(Records shown begins)

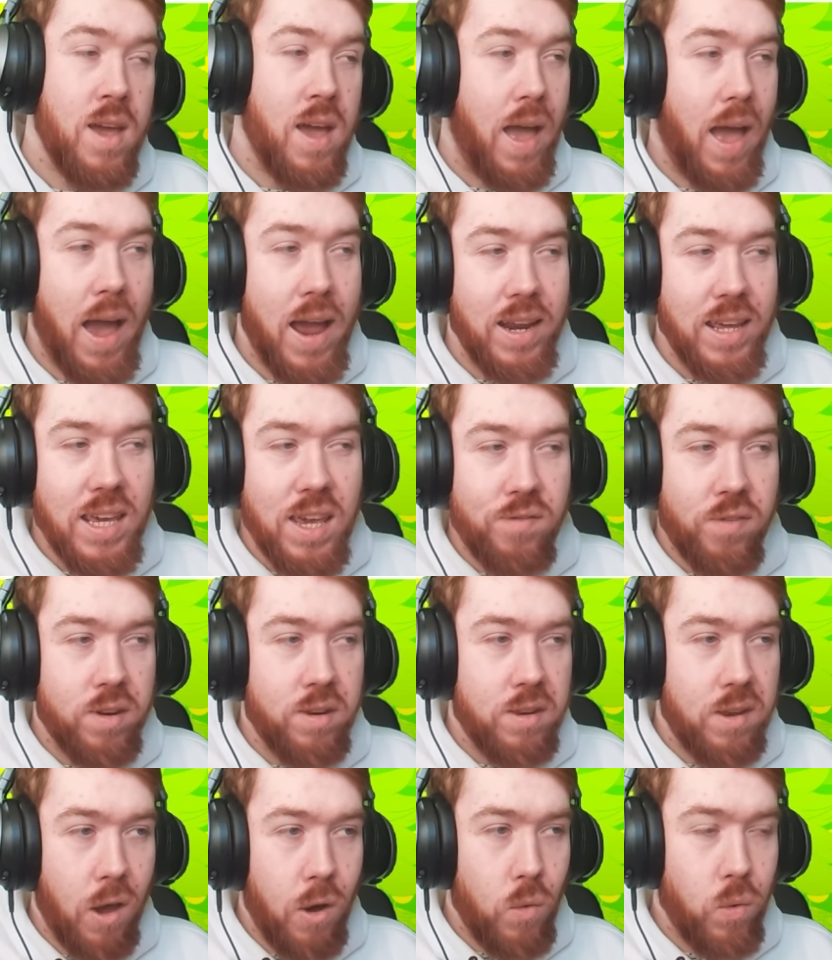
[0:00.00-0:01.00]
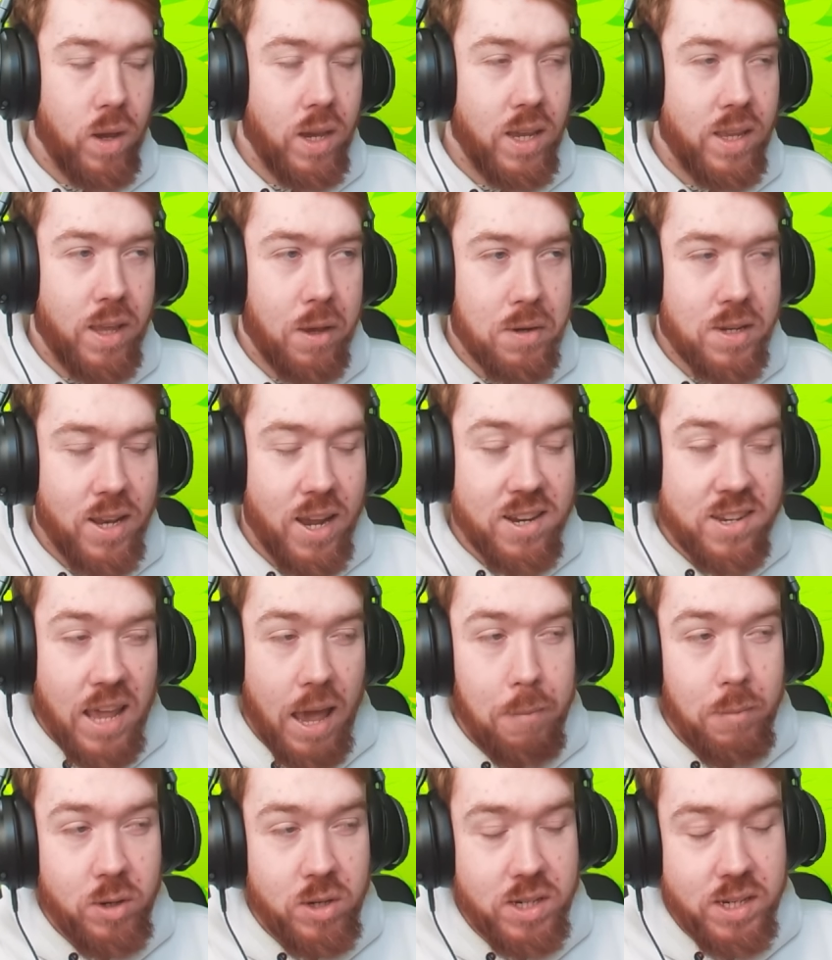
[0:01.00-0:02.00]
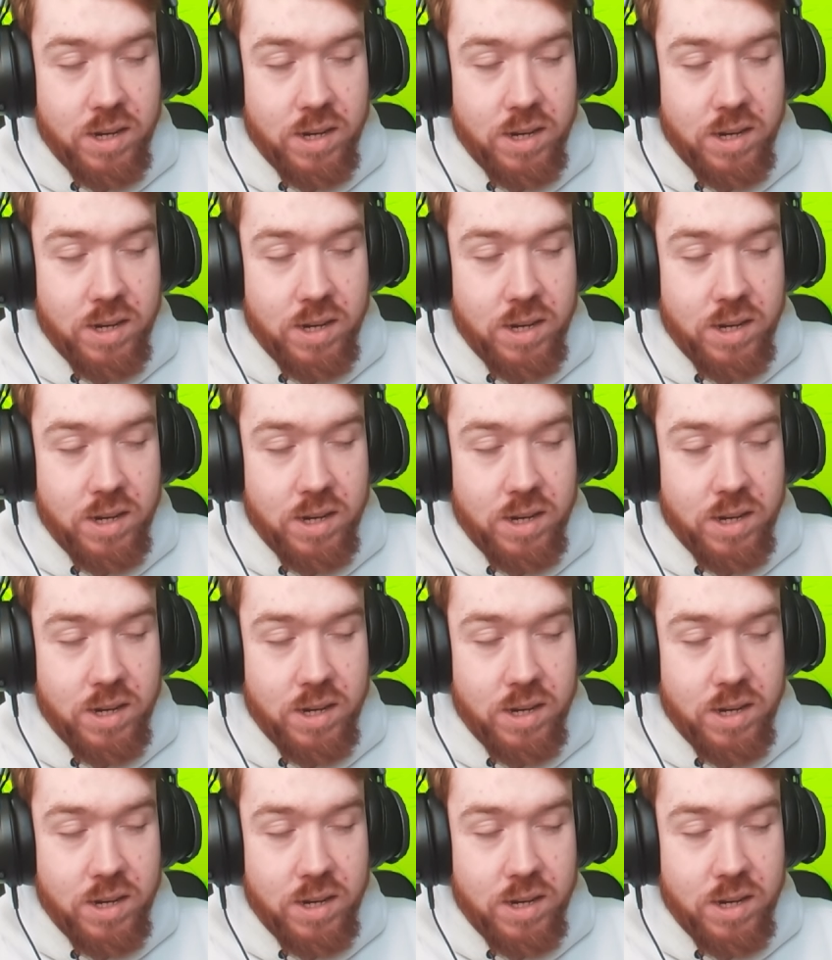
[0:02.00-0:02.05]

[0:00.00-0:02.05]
and even though he deals less damage with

(Records shown ends)

> Task details
When pictures appear among the entries, skip them and copy all remaining text precisely.

> Answer section
[0:00.00-0:01.00]
[0:01.00-0:02.00]
[0:02.00-0:02.05]

[0:00.00-0:02.05]
and even though he deals less damage with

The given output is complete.